Councillor Kathryn Morse wants to know if the city should hire an architect with money made available by the Housing Accelerator Fund; this will get a report.
Morse also asked for a report to see what the options are to decrease the risk of wildfire in the HRM by banning open fires from March 15 to October 15. This received a lot of pushback from other councillors who pointed out that full bans, like the HRM’s smoking ban, don’t work. Councillor Cuttell pointed out that in her district, people were having unsafe fires in parks, so instead of trying to force people not to have fires, the city built safe fire pits instead. For her part, when presented with new information, Morse decided to withdraw the motion and do some more work on it. Behold the banality of good governance in action.
Notable debates
Shanty town rules
During the homelessness update debate, there was, as always, a lot of finger-pointing at other orders of government. It is fair to point fingers at the federal government, who are importing workers to undercut Canadian wages while also not doing enough to regulate Canada’s monopolistic corporate overlords, who are driving up the cost of living. It is also fair, more than fair even, to point fingers at the provincial government, which has not done things like increase the minimum wage to keep up with the cost of living, build public housing, or end fixed-term leases, which would do a lot to help prevent homelessness.

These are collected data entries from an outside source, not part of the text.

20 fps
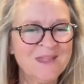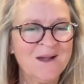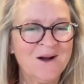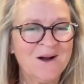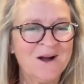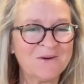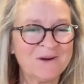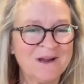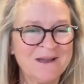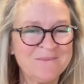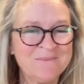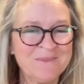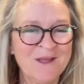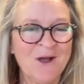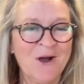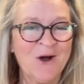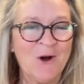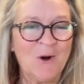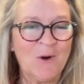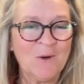All right,
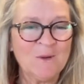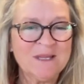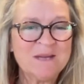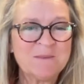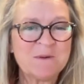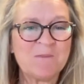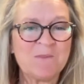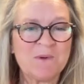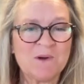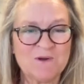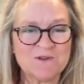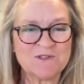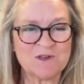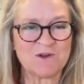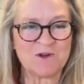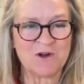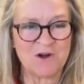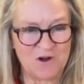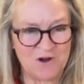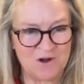only propose a
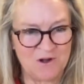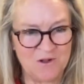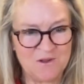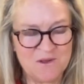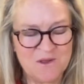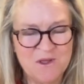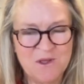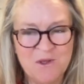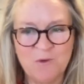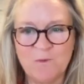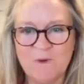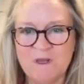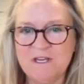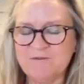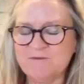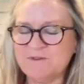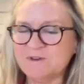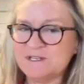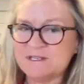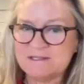call when
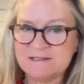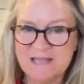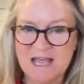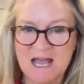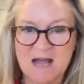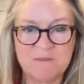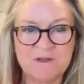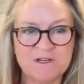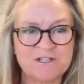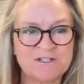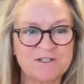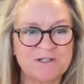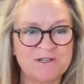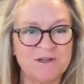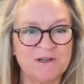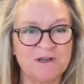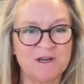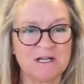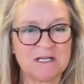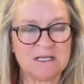you've established
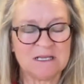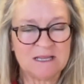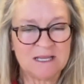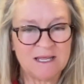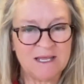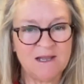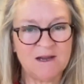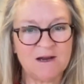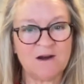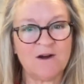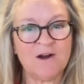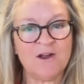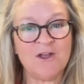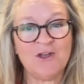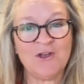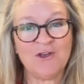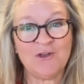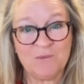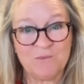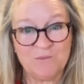a clear
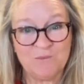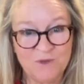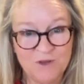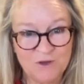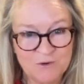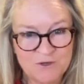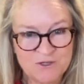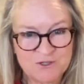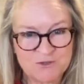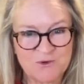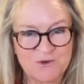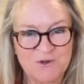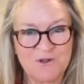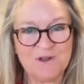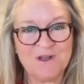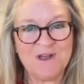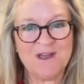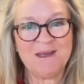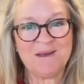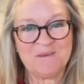
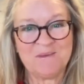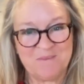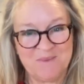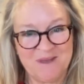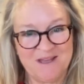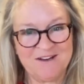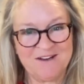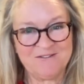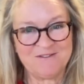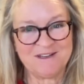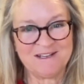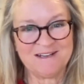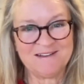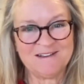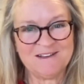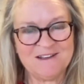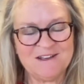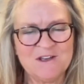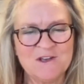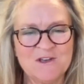mutual benefit.
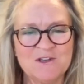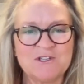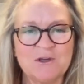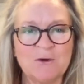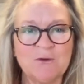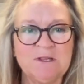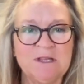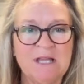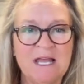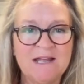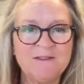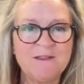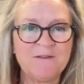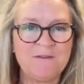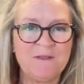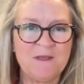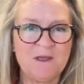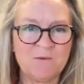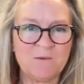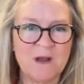So let the
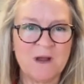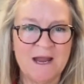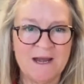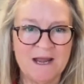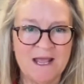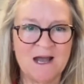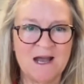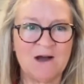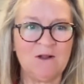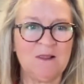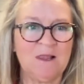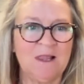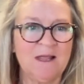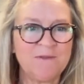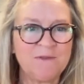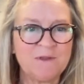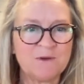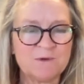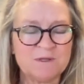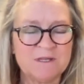thing ride out,
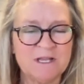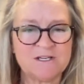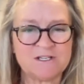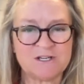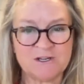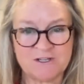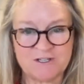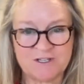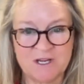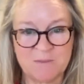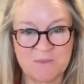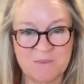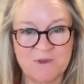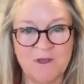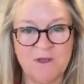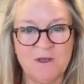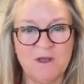let the relationship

But this debate also had a striking quote from Mayor Savage, who said:
“We can’t allow homelessness to be normalized. We just can’t allow ourselves to get to a point where we say, ‘Well, there’s a certain number of people living in the street, and that level is ok.’ It shouldn’t be okay, there’s no need for it to be okay. It shouldn’t be okay. There’s no need for it to be okay. We shouldn’t accept it. We should fight it. We should do everything we can to support people who are homeless in our community.”

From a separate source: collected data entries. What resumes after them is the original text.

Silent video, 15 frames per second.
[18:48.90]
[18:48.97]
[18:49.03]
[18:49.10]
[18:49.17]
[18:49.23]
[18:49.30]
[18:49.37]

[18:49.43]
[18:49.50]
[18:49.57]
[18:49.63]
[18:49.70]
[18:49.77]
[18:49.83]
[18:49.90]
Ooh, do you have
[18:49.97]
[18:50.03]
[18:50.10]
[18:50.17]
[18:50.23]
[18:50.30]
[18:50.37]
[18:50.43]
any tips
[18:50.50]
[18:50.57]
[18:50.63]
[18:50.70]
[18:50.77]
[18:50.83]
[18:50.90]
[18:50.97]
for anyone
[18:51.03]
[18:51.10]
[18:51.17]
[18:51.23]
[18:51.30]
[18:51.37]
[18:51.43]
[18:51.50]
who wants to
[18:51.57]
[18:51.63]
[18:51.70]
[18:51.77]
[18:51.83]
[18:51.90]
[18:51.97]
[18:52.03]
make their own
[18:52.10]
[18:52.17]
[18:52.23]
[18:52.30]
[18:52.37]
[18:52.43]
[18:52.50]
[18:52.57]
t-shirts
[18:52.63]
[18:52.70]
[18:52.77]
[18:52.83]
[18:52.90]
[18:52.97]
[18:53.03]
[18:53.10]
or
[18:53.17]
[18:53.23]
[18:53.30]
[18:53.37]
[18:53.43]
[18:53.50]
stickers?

This is striking for two reasons. The first is that the city regularly normalizes horrendous things exactly as Savage described. For example, last October, our road safety standard switched from zero people should die to a certain number of people will die, and that’s okay if we measure it per capita. Then, city staff proposed that we keep the same lowered safety standard for the new Strategic Road Safety Framework when they presented it to the transportation standing committee last month. It is quite easy to believe that Halifax, a city that has normalized the preventable deaths of children, will have no problem continuing to normalize homelessness.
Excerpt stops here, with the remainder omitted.